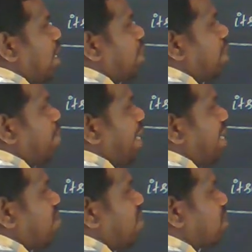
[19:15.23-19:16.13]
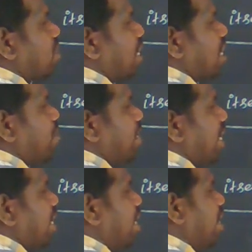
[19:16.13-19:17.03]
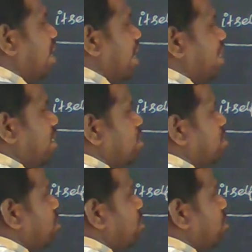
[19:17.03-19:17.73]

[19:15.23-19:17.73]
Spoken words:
main function can be declared like this:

◆ ◆ ◆ ◆ ◆

Your objective
Only the pictures are to be dropped; all other material above must be repeated exactly.

Written solution
[19:15.23-19:16.13]
[19:16.13-19:17.03]
[19:17.03-19:17.73]

[19:15.23-19:17.73]
Spoken words:
main function can be declared like this:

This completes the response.